O diálogo com as outras Religiões é valorizado porque nelas há muito de verdadeiro e santo. Mas temos algo de específico a dar ao mundo: ‘como cristãos, não podemos esconder que, ‘se a música do Evangelho pára de vibrar nas nossas entranhas, perderemos a alegria que brota da compaixão, a ternura que nasce da confiança, a capacidade da reconciliação que encontra a sua fonte no facto de nos sabermos sempre perdoados-enviados. Se a música do Evangelho cessar de repercutir nas nossas casas, nas nossas praças, nos postos de trabalho, na política e na economia, teremos extinguido a melodia que nos desafiava a lutar pela dignidade de todo o homem e mulher’ (FT 277). Reconhecemos a riqueza de outros que bebem de outras fontes.
Habitualmente, os documentos pontifícios terminam com uma referência a Maria. Aqui vem antes: ‘para muitos, este caminho de fraternidade tem também uma Mãe, chamada Maria. Ela recebeu junto da Cruz esta maternidade universal e cuida não só de Jesus, mas também do resto da sua descendência. Com o poder do Ressuscitado, Ela quer dar à luz um mundo novo, onde todos sejamos irmãos, onde haja lugar para cada descartado das nossas sociedades, onde resplandeçam a justiça e a paz’ (FT 278).

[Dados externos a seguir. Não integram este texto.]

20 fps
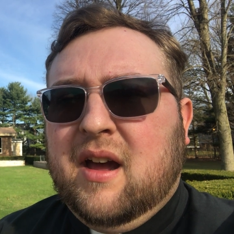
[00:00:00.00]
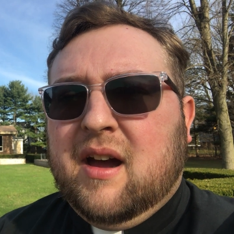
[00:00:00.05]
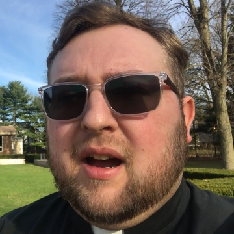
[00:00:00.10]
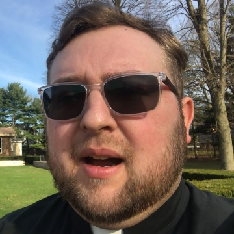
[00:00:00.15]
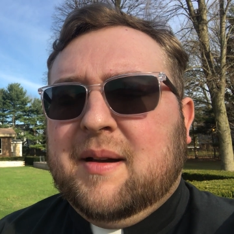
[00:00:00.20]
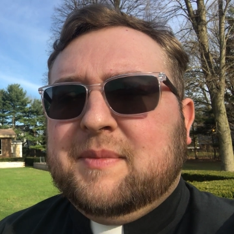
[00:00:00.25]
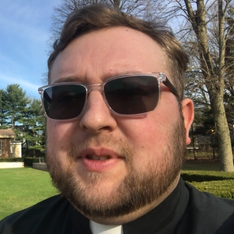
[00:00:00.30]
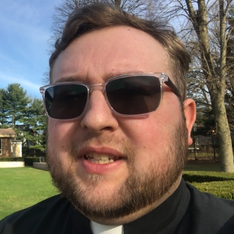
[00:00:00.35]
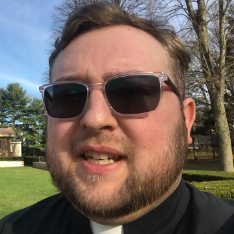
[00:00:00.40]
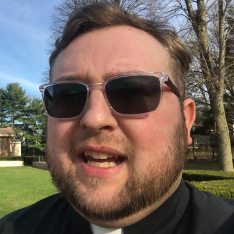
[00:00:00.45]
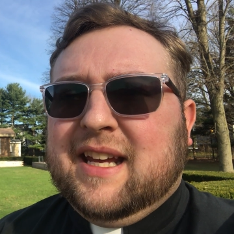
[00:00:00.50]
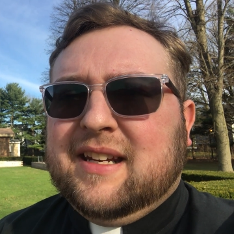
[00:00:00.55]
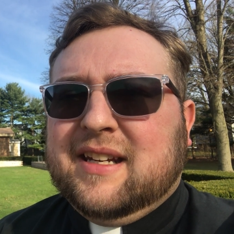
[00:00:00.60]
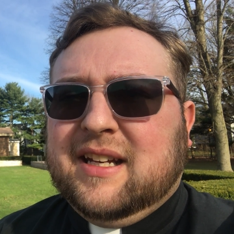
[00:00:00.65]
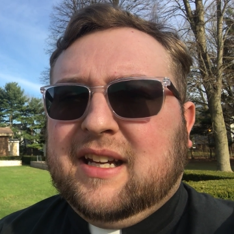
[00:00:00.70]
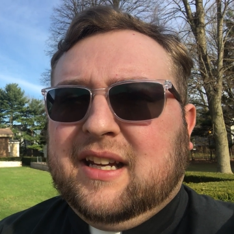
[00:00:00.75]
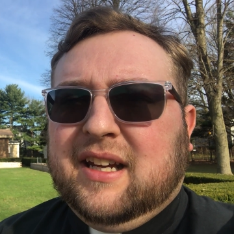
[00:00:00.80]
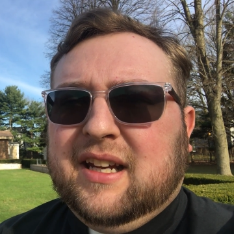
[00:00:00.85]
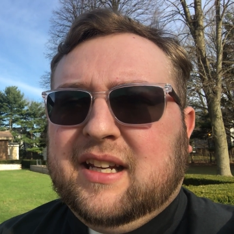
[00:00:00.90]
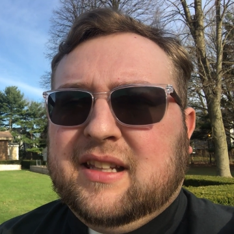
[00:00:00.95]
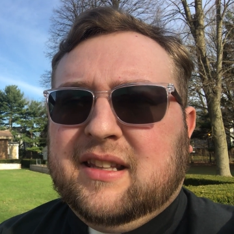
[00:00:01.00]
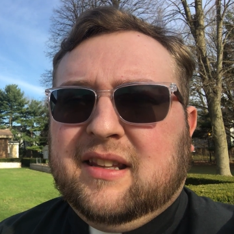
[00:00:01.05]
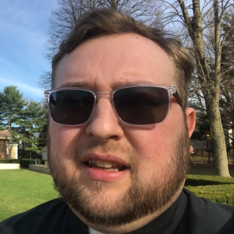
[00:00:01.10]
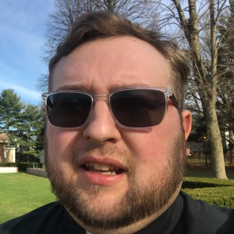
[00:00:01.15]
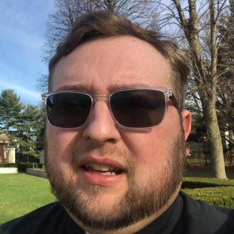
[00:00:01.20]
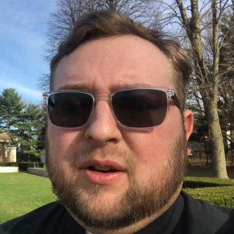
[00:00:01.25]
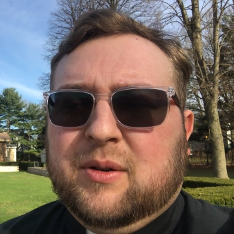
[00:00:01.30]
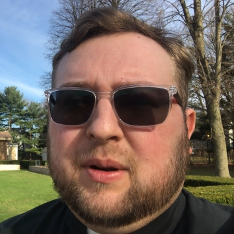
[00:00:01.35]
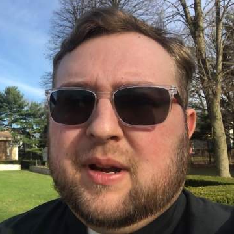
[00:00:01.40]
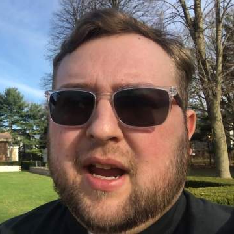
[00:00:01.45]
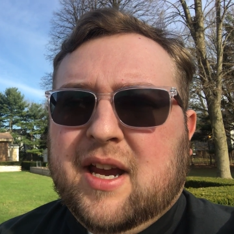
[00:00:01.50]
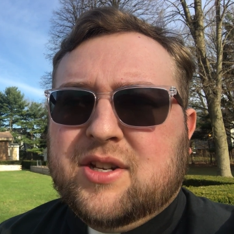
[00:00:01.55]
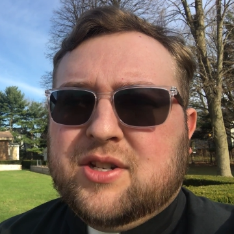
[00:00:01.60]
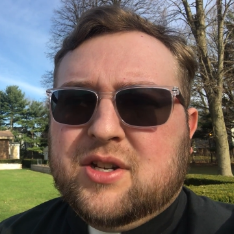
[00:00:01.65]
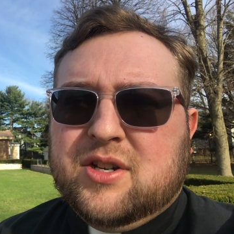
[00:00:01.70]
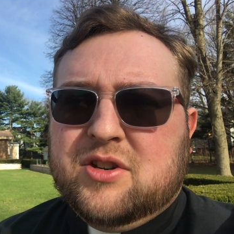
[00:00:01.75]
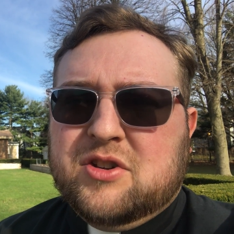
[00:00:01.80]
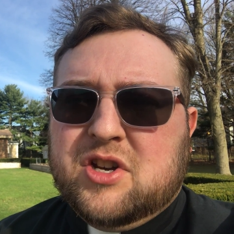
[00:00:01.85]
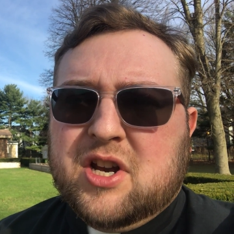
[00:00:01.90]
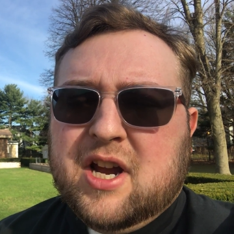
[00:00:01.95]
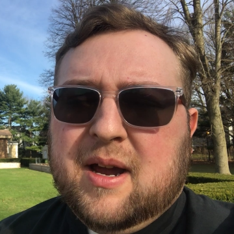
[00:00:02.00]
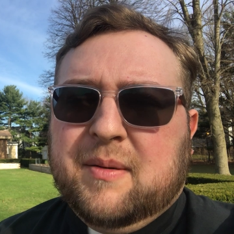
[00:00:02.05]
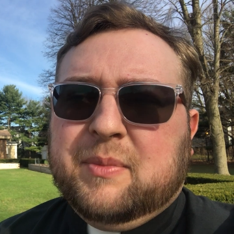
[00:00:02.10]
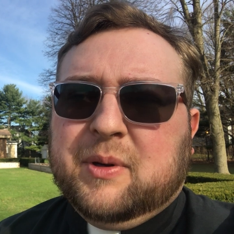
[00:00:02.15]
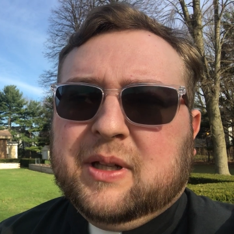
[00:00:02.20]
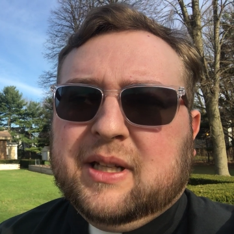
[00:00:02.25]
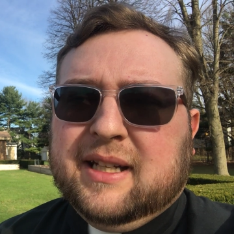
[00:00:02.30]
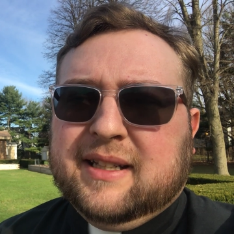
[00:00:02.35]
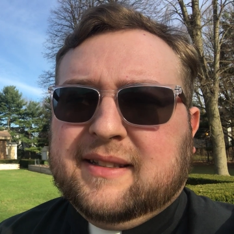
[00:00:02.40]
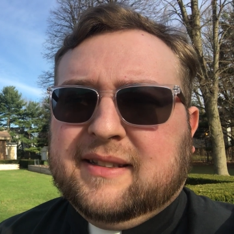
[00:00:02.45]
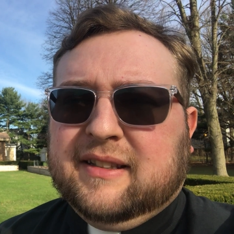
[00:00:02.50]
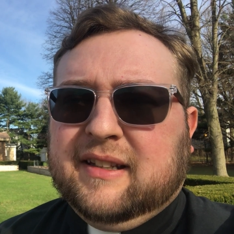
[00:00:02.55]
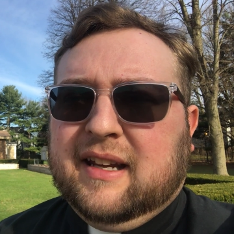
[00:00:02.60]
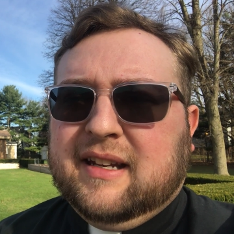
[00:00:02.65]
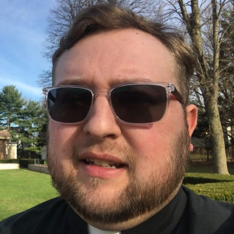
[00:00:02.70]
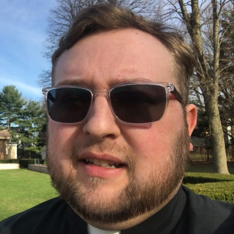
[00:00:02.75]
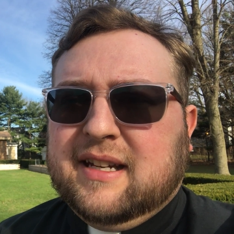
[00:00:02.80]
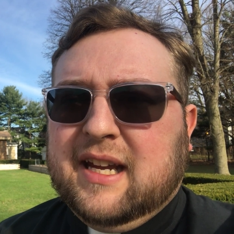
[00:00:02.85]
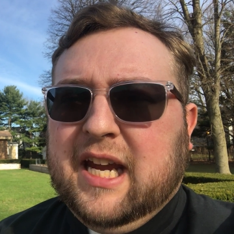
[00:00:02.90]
I'm standing in the Creation Chapel at St.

Francisco volta ao tema quente e atual da liberdade religiosa e pede aos líderes políticos do mundo inteiro que, onde os cristãos são minoria, lhes seja dada a liberdade de culto e de missão. Essa mesma liberdade seja também favorecida a crentes de outras religiões nos países de maioria cristã. Tudo isto porque ‘existe um direito humano fundamental que não deve ser esquecido no caminho da fraternidade e da paz: é a liberdade religiosa para os crentes de todas as religiões’ (FT 279).
A unidade plural dentro da Igreja também é condição de fraternidade: ‘unidade que se enriquece com diferenças que se reconciliam pela ação do Espírito Santo’(FT 280).
A religião nunca caminha de mãos dadas com a violência. Mas abre espaços comuns de solidariedade: ‘Os crentes precisam de encontrar espaços para dialogar e atuar juntos pelo bem comum e a promoção dos mais pobres’ (FT 282). E deve ficar claro que ‘a violência não encontra fundamento algum nas convicções religiosas fundamentais, mas nas suas deformações’ (FT 282). Daí a urgência de ‘interromper o apoio aos movimentos terroristas através do fornecimento de dinheiro, armas, de planos ou justificações e também a cobertura mediática, e considerar tudo isto como crimes internacionais que ameaçam a segurança e a paz mundial. É preciso condenar tal terrorismo em todas as suas formas e manifestações’ (FT 283).
Deus não precisa que ninguém o defenda em seu nome e cada líder religioso deve ser um mediador autêntico, ‘artífice da paz, unindo e não dividindo, extinguindo o ódio em vez de o conservar, abrindo caminhos de diálogo em vez de erguer novos muros’ FT 284).
Fratelli Tutti termina com uma Oração ao Criador e uma Oração cristã ecuménica. A mensagem final do Papa é clara: ‘Em nome de Deus e de tudo isto (…) declaramos adotar a cultura do diálogo como caminho; a colaboração comum como conduta; o conhecimento mútuo como método e critério’ (FT 285).
O mundo precisa de referências e o Papa pede para olharmos as vidas de Luther King, Desmond Tutu, Gandhi e Carlos de Foucauld. São luzes de fraternidade universal para os caminhos dos tempos que são os nossos.